I would therefore like to give it one more try, aiming at being more precise and rigorous, with your help.
Sorry if this is too redundant; if so, please do not hesitate to tell me where.
Problem statement.
Input: $n$ positive integers of values lower than $k$, with $k\le n$.
Output: the $n$ integer in non-decreasing order.
Proposal.
This is the closest to in-place and linear sorting algorithm that I could find. It relies on a variant of counting sort that parses the original array and counts occurrences of integers in-place, within this array. To do so, it swaps the content of cells that it modifies, and encodes cells that contain a counter by a negative integer. Then, it prints the result without storing it.
This is a python implementation, with comments explaining the details:
import random,sys
random.seed()
create input
n = 30
k = 4
l = [random.randrange(0,k) for i in range(n)]
for debug: print original list and its native sort
print(" ".join([str(x) for x in l]))
print(" ".join([str(x) for x in sorted(l)]))
"in-place" counting sort
i = 0
while i<n:
x = l[i] # the value to count
if l[x]<0: # there alreaty is a counter for it
l[x] -= 1 # (negatively) increment it
l[i] = -1 # set current cell to 0, encoded as -1
else: # first occurrence of x
l[i] = l[x] # store the value in l[w] before erasing it
l[x] = -2 # new counter in l[x], init to 1, encoded as -2
while i<n and l[i]<0: # go to next non-counter cell
i += 1
print result
l[i]=-x-1 means there are x occurrences of i
for i in range(k):
for j in range(-l[i]-1):
sys.stdout.write("%d "%i)
sys.stdout.write("\n")
Remarks.
This algorithm seems to be in-place, since it seems to only use a constant amount of memory in addition to its input.

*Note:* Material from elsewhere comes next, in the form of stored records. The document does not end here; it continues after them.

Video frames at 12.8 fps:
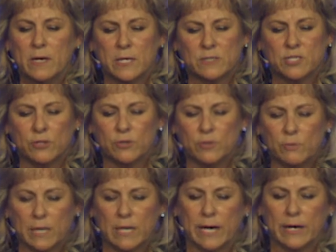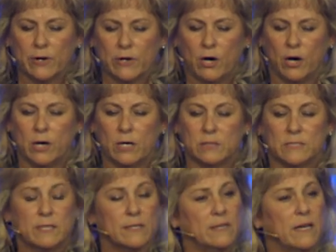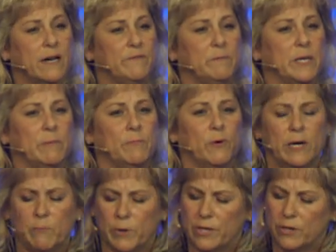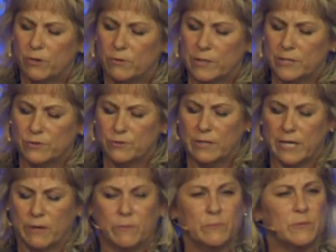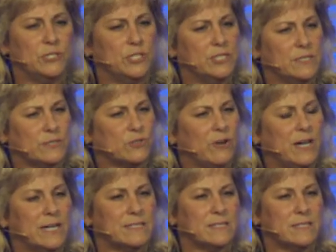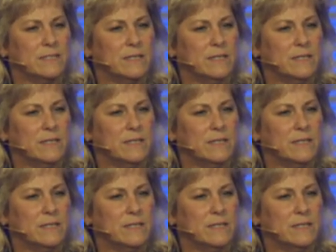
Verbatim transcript: And so you and I are called to love people, and we can only do that with Jesus Christ.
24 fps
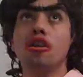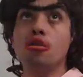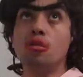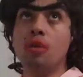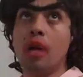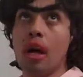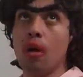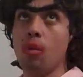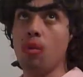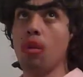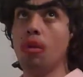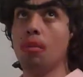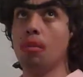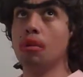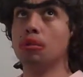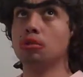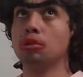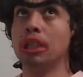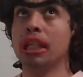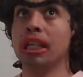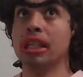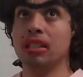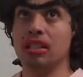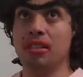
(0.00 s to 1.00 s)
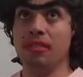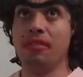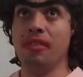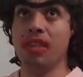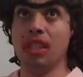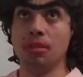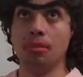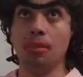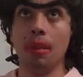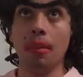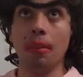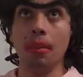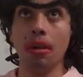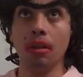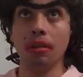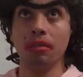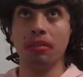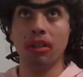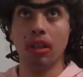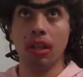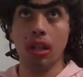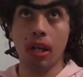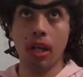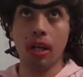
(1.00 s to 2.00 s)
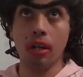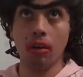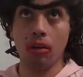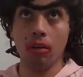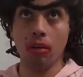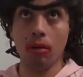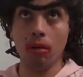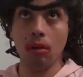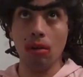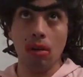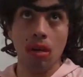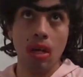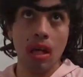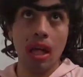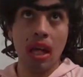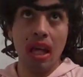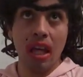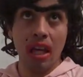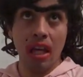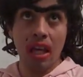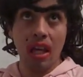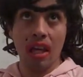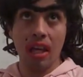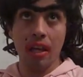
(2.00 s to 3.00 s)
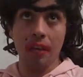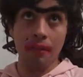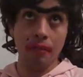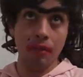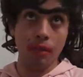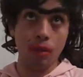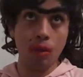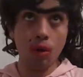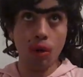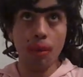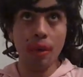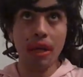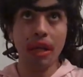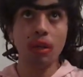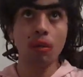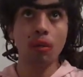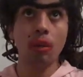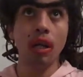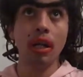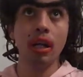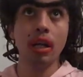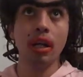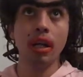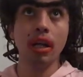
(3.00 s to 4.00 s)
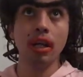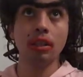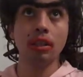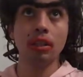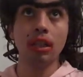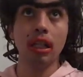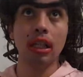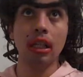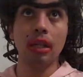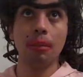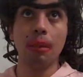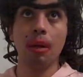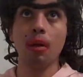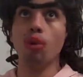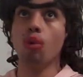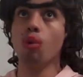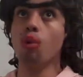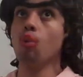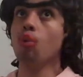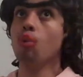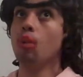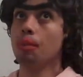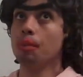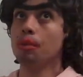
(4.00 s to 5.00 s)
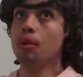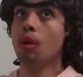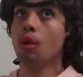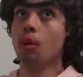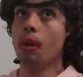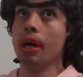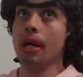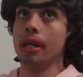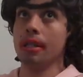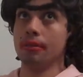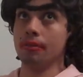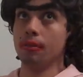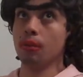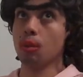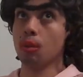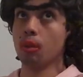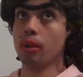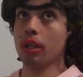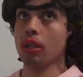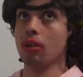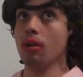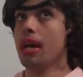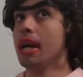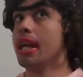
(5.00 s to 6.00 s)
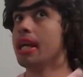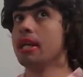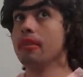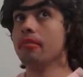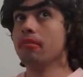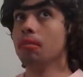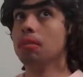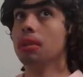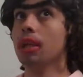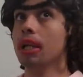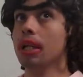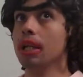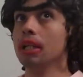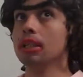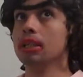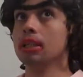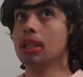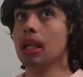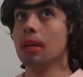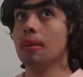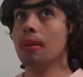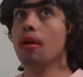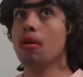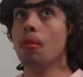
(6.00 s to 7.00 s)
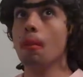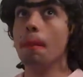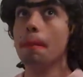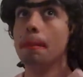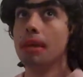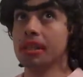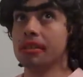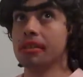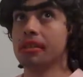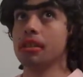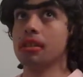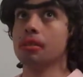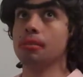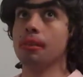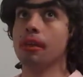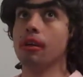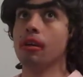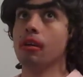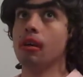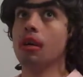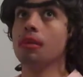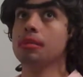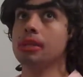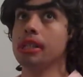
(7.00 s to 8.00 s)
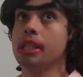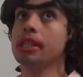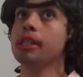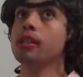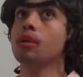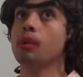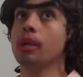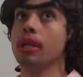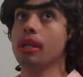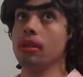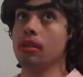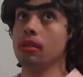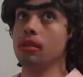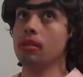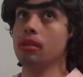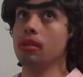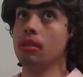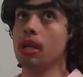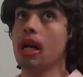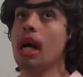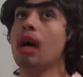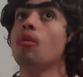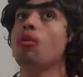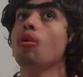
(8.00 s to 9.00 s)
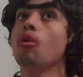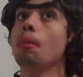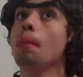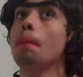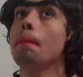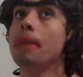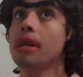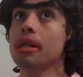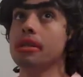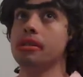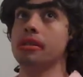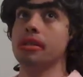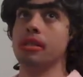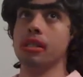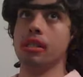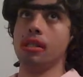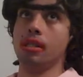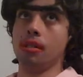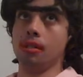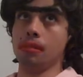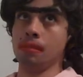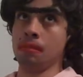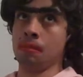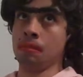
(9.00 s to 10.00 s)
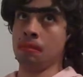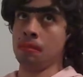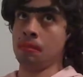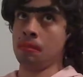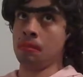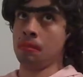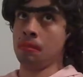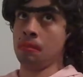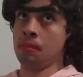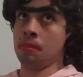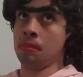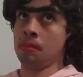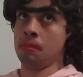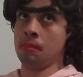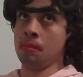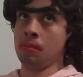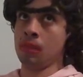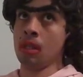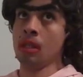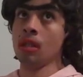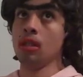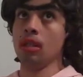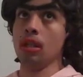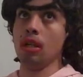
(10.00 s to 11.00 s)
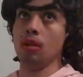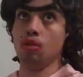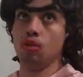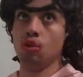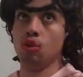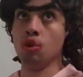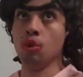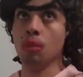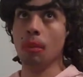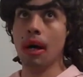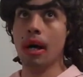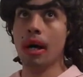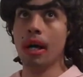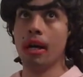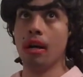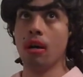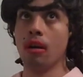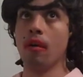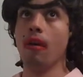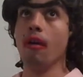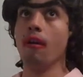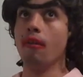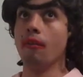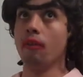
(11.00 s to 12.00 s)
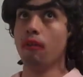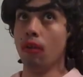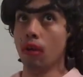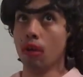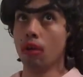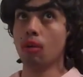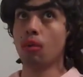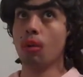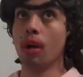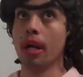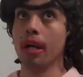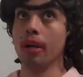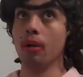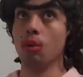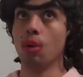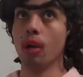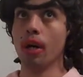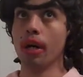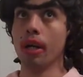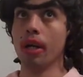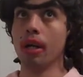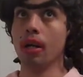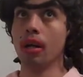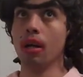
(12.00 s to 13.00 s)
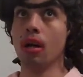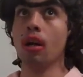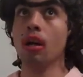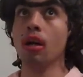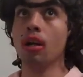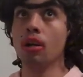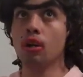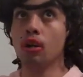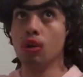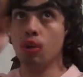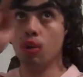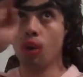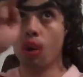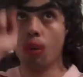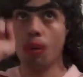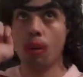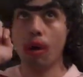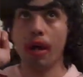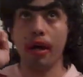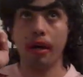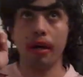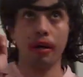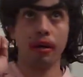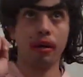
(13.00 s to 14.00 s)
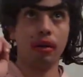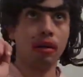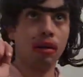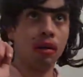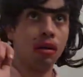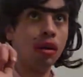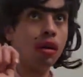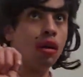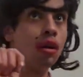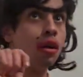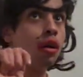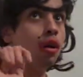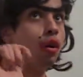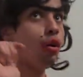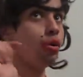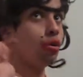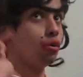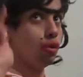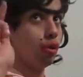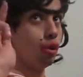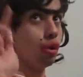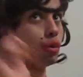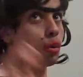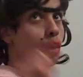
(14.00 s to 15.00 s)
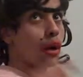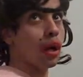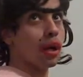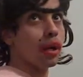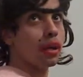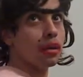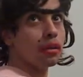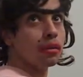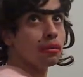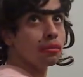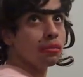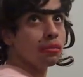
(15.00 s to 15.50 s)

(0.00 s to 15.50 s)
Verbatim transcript: You got one more chance to fix my motherfucking hair, bro. If you don't make it right next time, I'm gonna whoop your ass for real. I ain't even playing this time. I'll bust this mirror upside your head. I will bust it. I'll do my hair fuck it right, okay? Do it right. okay, do it right.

However, it is not really in-place, because:
- It uses negative numbers to encode counter information within the input array, which actually costs $n$ bits.
- Its output is just printed, not stored (not even in the original array) and so it is not available for further computations.
Questions.
A first set of questions is about possible improvements:
- Is it possible to save even more space? For instance, only $k$ bits are really needed, as there are $k$ counters. Anything else?

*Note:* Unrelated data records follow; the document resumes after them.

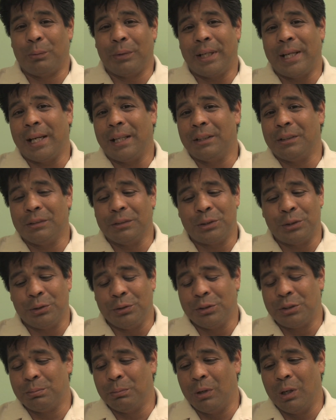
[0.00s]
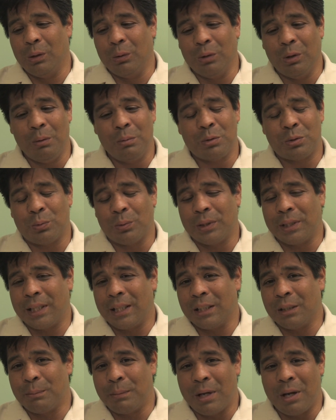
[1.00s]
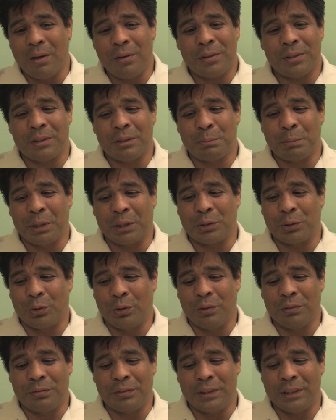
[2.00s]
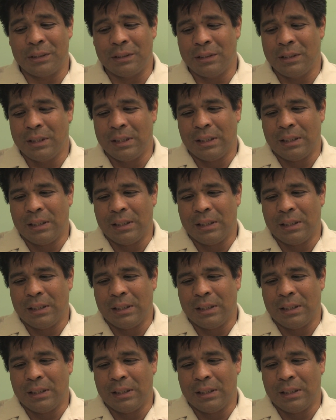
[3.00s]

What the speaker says: We had those two small ropes, one out of the mouth and the pectoral fin,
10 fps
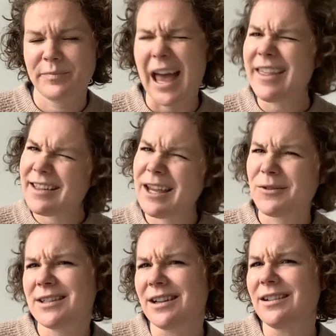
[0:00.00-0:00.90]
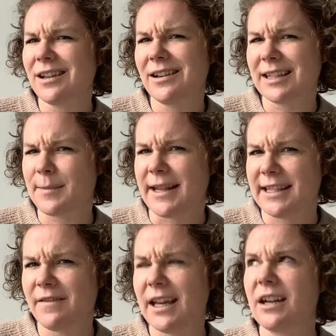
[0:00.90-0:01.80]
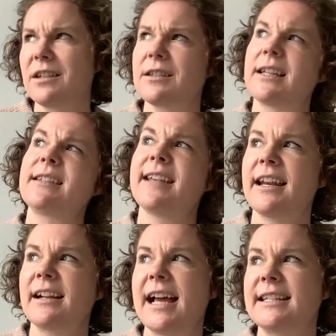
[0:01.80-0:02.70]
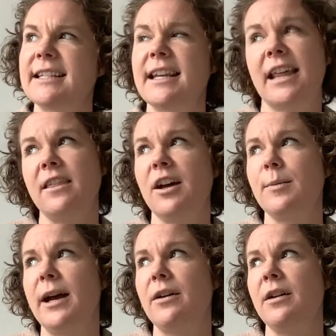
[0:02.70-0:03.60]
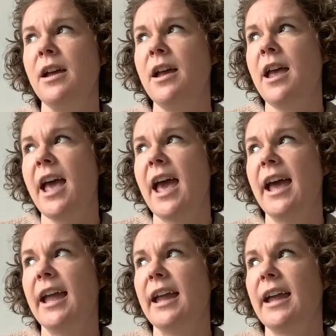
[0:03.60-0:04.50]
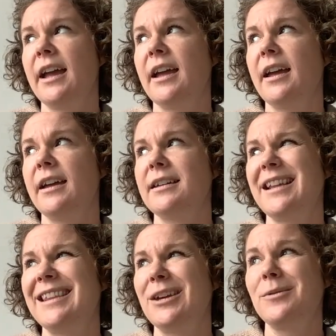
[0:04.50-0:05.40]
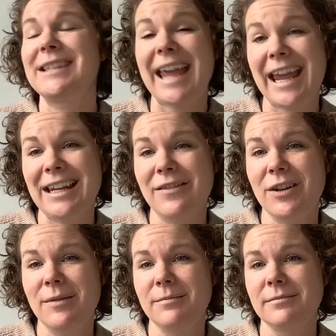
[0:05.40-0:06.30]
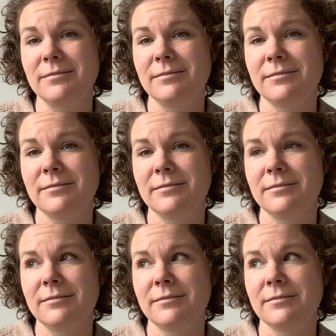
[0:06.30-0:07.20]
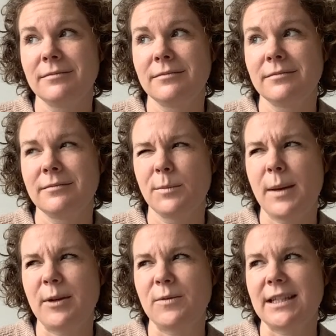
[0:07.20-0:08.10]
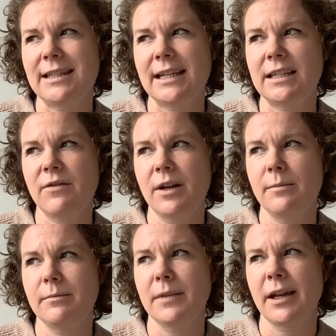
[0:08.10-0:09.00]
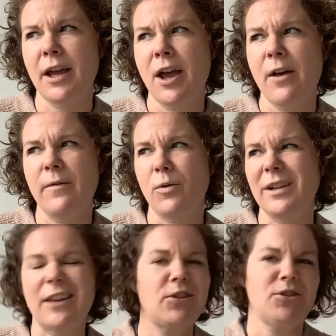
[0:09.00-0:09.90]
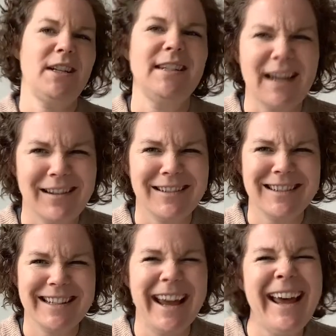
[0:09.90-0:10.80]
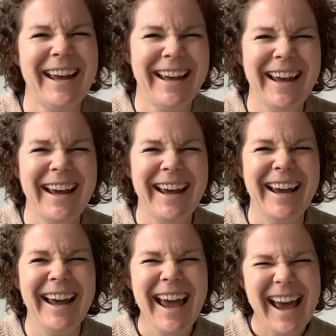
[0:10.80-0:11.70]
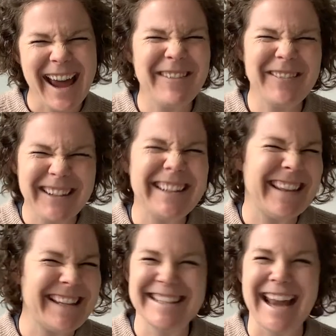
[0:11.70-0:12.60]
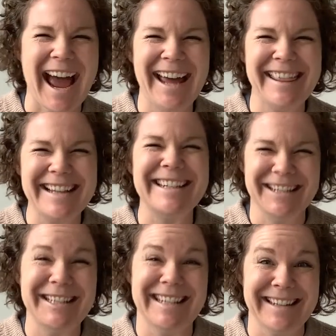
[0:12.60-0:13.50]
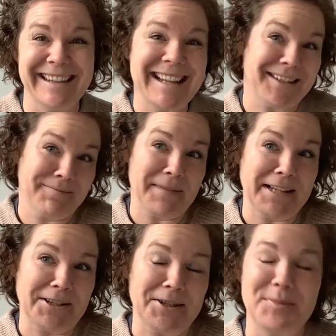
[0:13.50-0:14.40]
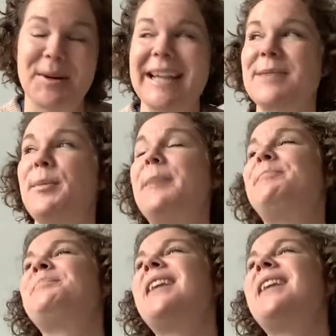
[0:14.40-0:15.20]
I thought they were still a little expensive there. There was like a set of glasses that I thought about, and I think it was 8 of them. Maybe it was 6 of them for like $13. I mean, really, that's a good deal. That's a good price, but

- Is it possible to write the sorted values in the input array? or may we prove that this is not possible?
- Is it possible to extend it to more general inputs? Clearly, any other integer interval of length at most $k$ is possible. Anything else?
A second set of questions is about possible uses:
- Are there cases where one wants to print the result, without storing it? It seems related to streaming algorithms.
- Does this algorithm help in finding better solutions to other problems, like median or cumulative distribution computations? or removing duplicate values?